On June 19 the crisis
was that Brother Kassa needed me to deliver to him at the S & I building all
of the remaining training materials so he could conduct his final training
session. Incredibly, five days before
the campaign was to begin, some of the ward trainers hadn’t yet given the
training session to the ward volunteers.
Then at 9:30 a.m. on
June 23 Brother Kassa again called telling me that he needed me to take him out
to a meeting near the airport at 11:00 a.m. for the official launch of the
Kinshasa vaccination campaign. I had to
tell him that I was in a meeting and that it would be impossible. Fortunately he was able to drive his car to
the meeting. Later in the afternoon he
called again to tell me that he needed me to give him $50 for his
transportation costs, to produce 2,000 certificates for the ward and stake
volunteers to honor their participation in the campaign, and to take him to the
seven Kinshasa stake centers on June 26 to deliver the printed certificates. I agreed, but then later told him that I
would hire Felix to take them to the stake centers on his motor bike to save my
time and expense.
On June 24 we were out
in one of the quartiers with our friend Bonaventure of the Kinshasa Stake High
Council to visit his proposed humanitarian project. It was very gratifying to see ward volunteers
with their badges in action and to see the clinics open and literature in
evidence encouraging the families to get their children vaccinated. So finally we were able to begin to see the
fruits of our labors on the campaign.

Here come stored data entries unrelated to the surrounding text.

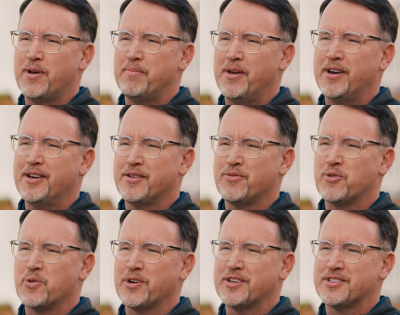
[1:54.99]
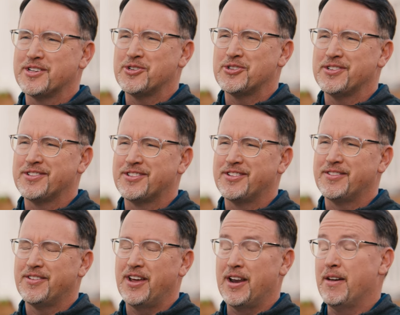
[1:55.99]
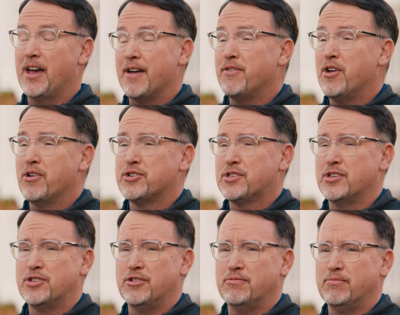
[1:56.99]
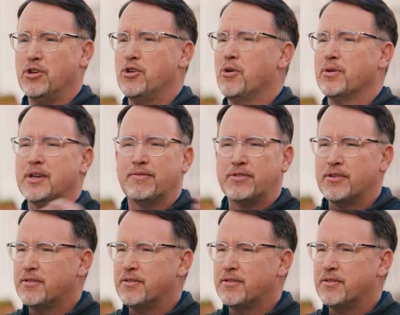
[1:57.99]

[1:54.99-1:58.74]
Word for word: by many different organizations. And, I, have noticed that you, you don't give to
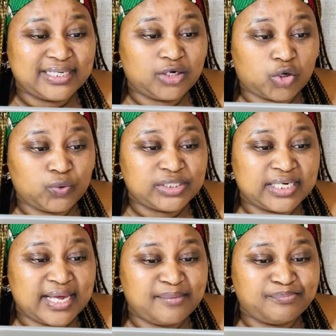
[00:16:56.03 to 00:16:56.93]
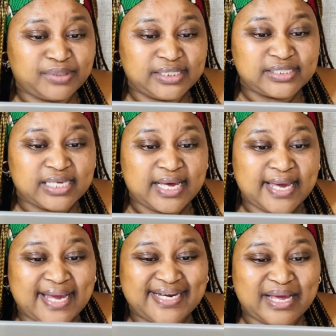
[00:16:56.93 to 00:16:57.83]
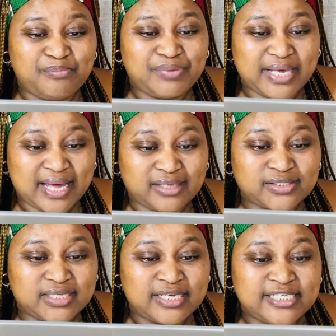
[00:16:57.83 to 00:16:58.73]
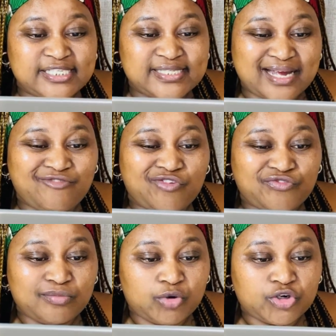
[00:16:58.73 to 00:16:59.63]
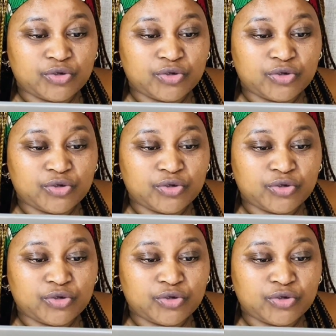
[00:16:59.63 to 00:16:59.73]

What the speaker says: including MPs and MPLs, staff of Mkondo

We
began getting reports from the bishops in Kinshasa that they had many more
campaign volunteers than projected, and that a much higher percentage of
children were getting vaccinated than projected by PEV.
Of course I wrote this
report to convey how much unexpected work I was called upon to perform to
support Brother Kassa. But when I think
how much more work I would have had to do if he hadn’t been so diligent in his
calling, or if no local coordinator had been called and everything he had to do
had fallen into my lap, I am very grateful for him. Over the course of the last few months he and
I had become good friends, even though I cringed every time I saw his name come
up on my phone, and we had many good conversations and interesting experiences
together. I certainly will never forget
the hour we spent together in the police station in the Binza district.